[Dataset content]

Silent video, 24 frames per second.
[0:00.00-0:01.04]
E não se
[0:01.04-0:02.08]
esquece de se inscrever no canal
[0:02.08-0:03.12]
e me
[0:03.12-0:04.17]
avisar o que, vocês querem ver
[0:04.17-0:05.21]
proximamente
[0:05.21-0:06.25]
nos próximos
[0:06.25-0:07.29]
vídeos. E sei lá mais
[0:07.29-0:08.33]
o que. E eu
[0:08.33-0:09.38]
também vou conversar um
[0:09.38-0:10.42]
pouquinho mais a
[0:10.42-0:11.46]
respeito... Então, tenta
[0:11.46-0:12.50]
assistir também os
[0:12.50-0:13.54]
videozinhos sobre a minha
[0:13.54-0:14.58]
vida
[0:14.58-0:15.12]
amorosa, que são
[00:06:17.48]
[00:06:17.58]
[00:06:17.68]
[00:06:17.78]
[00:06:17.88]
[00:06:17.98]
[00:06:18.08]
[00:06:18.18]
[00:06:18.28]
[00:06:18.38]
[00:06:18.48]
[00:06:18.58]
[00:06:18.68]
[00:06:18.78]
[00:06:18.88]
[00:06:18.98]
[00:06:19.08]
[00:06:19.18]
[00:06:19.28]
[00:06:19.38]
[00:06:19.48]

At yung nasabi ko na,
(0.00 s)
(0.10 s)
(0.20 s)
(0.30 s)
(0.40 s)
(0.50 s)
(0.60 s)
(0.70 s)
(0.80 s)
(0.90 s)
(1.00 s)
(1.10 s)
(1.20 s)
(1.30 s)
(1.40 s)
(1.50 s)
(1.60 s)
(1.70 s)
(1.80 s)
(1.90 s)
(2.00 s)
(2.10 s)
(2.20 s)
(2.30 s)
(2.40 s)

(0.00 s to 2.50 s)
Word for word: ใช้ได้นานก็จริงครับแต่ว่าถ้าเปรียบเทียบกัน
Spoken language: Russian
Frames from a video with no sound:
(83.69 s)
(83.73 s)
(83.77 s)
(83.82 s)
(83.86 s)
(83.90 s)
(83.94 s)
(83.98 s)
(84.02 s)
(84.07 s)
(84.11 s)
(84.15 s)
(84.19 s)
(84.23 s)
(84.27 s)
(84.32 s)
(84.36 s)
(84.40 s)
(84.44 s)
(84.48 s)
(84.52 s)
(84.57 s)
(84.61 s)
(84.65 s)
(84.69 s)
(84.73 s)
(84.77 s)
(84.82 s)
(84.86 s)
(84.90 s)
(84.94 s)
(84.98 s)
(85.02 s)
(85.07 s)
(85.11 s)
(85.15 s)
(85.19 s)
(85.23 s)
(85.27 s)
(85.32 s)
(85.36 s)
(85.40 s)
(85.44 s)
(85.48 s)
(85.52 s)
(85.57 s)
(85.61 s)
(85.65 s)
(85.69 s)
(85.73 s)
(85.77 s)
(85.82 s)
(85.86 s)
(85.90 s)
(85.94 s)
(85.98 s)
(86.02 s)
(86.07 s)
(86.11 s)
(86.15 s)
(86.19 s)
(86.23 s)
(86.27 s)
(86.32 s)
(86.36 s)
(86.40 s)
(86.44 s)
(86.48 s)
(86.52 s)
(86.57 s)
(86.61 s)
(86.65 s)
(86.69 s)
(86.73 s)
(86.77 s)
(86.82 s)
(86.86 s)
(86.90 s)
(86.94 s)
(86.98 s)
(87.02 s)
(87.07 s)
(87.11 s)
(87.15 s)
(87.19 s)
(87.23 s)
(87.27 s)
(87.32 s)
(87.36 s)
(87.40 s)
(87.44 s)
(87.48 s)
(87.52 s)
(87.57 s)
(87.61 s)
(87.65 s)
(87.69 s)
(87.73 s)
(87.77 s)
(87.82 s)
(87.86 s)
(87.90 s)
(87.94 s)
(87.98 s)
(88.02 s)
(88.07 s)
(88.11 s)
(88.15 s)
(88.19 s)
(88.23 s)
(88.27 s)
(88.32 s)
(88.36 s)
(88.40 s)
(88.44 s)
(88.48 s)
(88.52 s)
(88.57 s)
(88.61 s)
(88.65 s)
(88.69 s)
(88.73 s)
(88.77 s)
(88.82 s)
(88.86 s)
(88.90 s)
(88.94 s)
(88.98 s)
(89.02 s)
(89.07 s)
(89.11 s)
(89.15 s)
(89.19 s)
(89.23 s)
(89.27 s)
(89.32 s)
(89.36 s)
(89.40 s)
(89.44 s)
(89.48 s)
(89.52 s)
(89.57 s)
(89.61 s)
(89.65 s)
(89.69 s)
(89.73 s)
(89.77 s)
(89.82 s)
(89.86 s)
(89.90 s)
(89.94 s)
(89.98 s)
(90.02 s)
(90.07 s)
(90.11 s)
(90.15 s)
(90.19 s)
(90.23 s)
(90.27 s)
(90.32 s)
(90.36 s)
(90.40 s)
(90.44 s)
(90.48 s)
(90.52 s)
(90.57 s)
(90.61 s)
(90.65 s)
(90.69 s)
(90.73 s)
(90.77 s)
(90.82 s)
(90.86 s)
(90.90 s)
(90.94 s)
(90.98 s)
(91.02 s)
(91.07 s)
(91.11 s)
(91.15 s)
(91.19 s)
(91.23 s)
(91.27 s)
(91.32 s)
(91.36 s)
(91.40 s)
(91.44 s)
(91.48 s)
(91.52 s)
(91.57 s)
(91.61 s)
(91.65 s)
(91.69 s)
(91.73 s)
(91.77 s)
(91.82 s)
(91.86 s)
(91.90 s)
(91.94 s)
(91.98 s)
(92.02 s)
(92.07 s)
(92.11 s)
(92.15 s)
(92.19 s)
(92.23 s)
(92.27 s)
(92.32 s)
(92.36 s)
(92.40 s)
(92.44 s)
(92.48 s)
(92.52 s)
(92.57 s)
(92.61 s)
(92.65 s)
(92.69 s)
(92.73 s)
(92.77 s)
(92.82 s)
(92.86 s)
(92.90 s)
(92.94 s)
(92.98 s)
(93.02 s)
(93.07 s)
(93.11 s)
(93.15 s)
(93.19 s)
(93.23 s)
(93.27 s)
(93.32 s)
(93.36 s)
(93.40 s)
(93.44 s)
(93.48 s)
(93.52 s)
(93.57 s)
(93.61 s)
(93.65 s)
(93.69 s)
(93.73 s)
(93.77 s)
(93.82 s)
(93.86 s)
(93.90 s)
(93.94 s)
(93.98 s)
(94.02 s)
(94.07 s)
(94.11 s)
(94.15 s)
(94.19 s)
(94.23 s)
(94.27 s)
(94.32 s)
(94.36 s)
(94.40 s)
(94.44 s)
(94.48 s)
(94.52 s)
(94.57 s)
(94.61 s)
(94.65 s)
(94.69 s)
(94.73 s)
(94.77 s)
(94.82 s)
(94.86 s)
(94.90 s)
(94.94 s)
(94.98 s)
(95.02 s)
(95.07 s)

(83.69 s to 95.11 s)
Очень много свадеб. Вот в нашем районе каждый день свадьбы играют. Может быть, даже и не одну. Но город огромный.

[/Dataset content]

▶ _Your objective_: Going line by line, copy the data above exactly.

▶ _Task result_:
Silent video, 24 frames per second.
[0:00.00-0:01.04]
E não se
[0:01.04-0:02.08]
esquece de se inscrever no canal
[0:02.08-0:03.12]
e me
[0:03.12-0:04.17]
avisar o que, vocês querem ver
[0:04.17-0:05.21]
proximamente
[0:05.21-0:06.25]
nos próximos
[0:06.25-0:07.29]
vídeos. E sei lá mais
[0:07.29-0:08.33]
o que. E eu
[0:08.33-0:09.38]
também vou conversar um
[0:09.38-0:10.42]
pouquinho mais a
[0:10.42-0:11.46]
respeito... Então, tenta
[0:11.46-0:12.50]
assistir também os
[0:12.50-0:13.54]
videozinhos sobre a minha
[0:13.54-0:14.58]
vida
[0:14.58-0:15.12]
amorosa, que são
[00:06:17.48]
[00:06:17.58]
[00:06:17.68]
[00:06:17.78]
[00:06:17.88]
[00:06:17.98]
[00:06:18.08]
[00:06:18.18]
[00:06:18.28]
[00:06:18.38]
[00:06:18.48]
[00:06:18.58]
[00:06:18.68]
[00:06:18.78]
[00:06:18.88]
[00:06:18.98]
[00:06:19.08]
[00:06:19.18]
[00:06:19.28]
[00:06:19.38]
[00:06:19.48]

At yung nasabi ko na,
(0.00 s)
(0.10 s)
(0.20 s)
(0.30 s)
(0.40 s)
(0.50 s)
(0.60 s)
(0.70 s)
(0.80 s)
(0.90 s)
(1.00 s)
(1.10 s)
(1.20 s)
(1.30 s)
(1.40 s)
(1.50 s)
(1.60 s)
(1.70 s)
(1.80 s)
(1.90 s)
(2.00 s)
(2.10 s)
(2.20 s)
(2.30 s)
(2.40 s)

(0.00 s to 2.50 s)
Word for word: ใช้ได้นานก็จริงครับแต่ว่าถ้าเปรียบเทียบกัน
Spoken language: Russian
Frames from a video with no sound:
(83.69 s)
(83.73 s)
(83.77 s)
(83.82 s)
(83.86 s)
(83.90 s)
(83.94 s)
(83.98 s)
(84.02 s)
(84.07 s)
(84.11 s)
(84.15 s)
(84.19 s)
(84.23 s)
(84.27 s)
(84.32 s)
(84.36 s)
(84.40 s)
(84.44 s)
(84.48 s)
(84.52 s)
(84.57 s)
(84.61 s)
(84.65 s)
(84.69 s)
(84.73 s)
(84.77 s)
(84.82 s)
(84.86 s)
(84.90 s)
(84.94 s)
(84.98 s)
(85.02 s)
(85.07 s)
(85.11 s)
(85.15 s)
(85.19 s)
(85.23 s)
(85.27 s)
(85.32 s)
(85.36 s)
(85.40 s)
(85.44 s)
(85.48 s)
(85.52 s)
(85.57 s)
(85.61 s)
(85.65 s)
(85.69 s)
(85.73 s)
(85.77 s)
(85.82 s)
(85.86 s)
(85.90 s)
(85.94 s)
(85.98 s)
(86.02 s)
(86.07 s)
(86.11 s)
(86.15 s)
(86.19 s)
(86.23 s)
(86.27 s)
(86.32 s)
(86.36 s)
(86.40 s)
(86.44 s)
(86.48 s)
(86.52 s)
(86.57 s)
(86.61 s)
(86.65 s)
(86.69 s)
(86.73 s)
(86.77 s)
(86.82 s)
(86.86 s)
(86.90 s)
(86.94 s)
(86.98 s)
(87.02 s)
(87.07 s)
(87.11 s)
(87.15 s)
(87.19 s)
(87.23 s)
(87.27 s)
(87.32 s)
(87.36 s)
(87.40 s)
(87.44 s)
(87.48 s)
(87.52 s)
(87.57 s)
(87.61 s)
(87.65 s)
(87.69 s)
(87.73 s)
(87.77 s)
(87.82 s)
(87.86 s)
(87.90 s)
(87.94 s)
(87.98 s)
(88.02 s)
(88.07 s)
(88.11 s)
(88.15 s)
(88.19 s)
(88.23 s)
(88.27 s)
(88.32 s)
(88.36 s)
(88.40 s)
(88.44 s)
(88.48 s)
(88.52 s)
(88.57 s)
(88.61 s)
(88.65 s)
(88.69 s)
(88.73 s)
(88.77 s)
(88.82 s)
(88.86 s)
(88.90 s)
(88.94 s)
(88.98 s)
(89.02 s)
(89.07 s)
(89.11 s)
(89.15 s)
(89.19 s)
(89.23 s)
(89.27 s)
(89.32 s)
(89.36 s)
(89.40 s)
(89.44 s)
(89.48 s)
(89.52 s)
(89.57 s)
(89.61 s)
(89.65 s)
(89.69 s)
(89.73 s)
(89.77 s)
(89.82 s)
(89.86 s)
(89.90 s)
(89.94 s)
(89.98 s)
(90.02 s)
(90.07 s)
(90.11 s)
(90.15 s)
(90.19 s)
(90.23 s)
(90.27 s)
(90.32 s)
(90.36 s)
(90.40 s)
(90.44 s)
(90.48 s)
(90.52 s)
(90.57 s)
(90.61 s)
(90.65 s)
(90.69 s)
(90.73 s)
(90.77 s)
(90.82 s)
(90.86 s)
(90.90 s)
(90.94 s)
(90.98 s)
(91.02 s)
(91.07 s)
(91.11 s)
(91.15 s)
(91.19 s)
(91.23 s)
(91.27 s)
(91.32 s)
(91.36 s)
(91.40 s)
(91.44 s)
(91.48 s)
(91.52 s)
(91.57 s)
(91.61 s)
(91.65 s)
(91.69 s)
(91.73 s)
(91.77 s)
(91.82 s)
(91.86 s)
(91.90 s)
(91.94 s)
(91.98 s)
(92.02 s)
(92.07 s)
(92.11 s)
(92.15 s)
(92.19 s)
(92.23 s)
(92.27 s)
(92.32 s)
(92.36 s)
(92.40 s)
(92.44 s)
(92.48 s)
(92.52 s)
(92.57 s)
(92.61 s)
(92.65 s)
(92.69 s)
(92.73 s)
(92.77 s)
(92.82 s)
(92.86 s)
(92.90 s)
(92.94 s)
(92.98 s)
(93.02 s)
(93.07 s)
(93.11 s)
(93.15 s)
(93.19 s)
(93.23 s)
(93.27 s)
(93.32 s)
(93.36 s)
(93.40 s)
(93.44 s)
(93.48 s)
(93.52 s)
(93.57 s)
(93.61 s)
(93.65 s)
(93.69 s)
(93.73 s)
(93.77 s)
(93.82 s)
(93.86 s)
(93.90 s)
(93.94 s)
(93.98 s)
(94.02 s)
(94.07 s)
(94.11 s)
(94.15 s)
(94.19 s)
(94.23 s)
(94.27 s)
(94.32 s)
(94.36 s)
(94.40 s)
(94.44 s)
(94.48 s)
(94.52 s)
(94.57 s)
(94.61 s)
(94.65 s)
(94.69 s)
(94.73 s)
(94.77 s)
(94.82 s)
(94.86 s)
(94.90 s)
(94.94 s)
(94.98 s)
(95.02 s)
(95.07 s)

(83.69 s to 95.11 s)
Очень много свадеб. Вот в нашем районе каждый день свадьбы играют. Может быть, даже и не одну. Но город огромный.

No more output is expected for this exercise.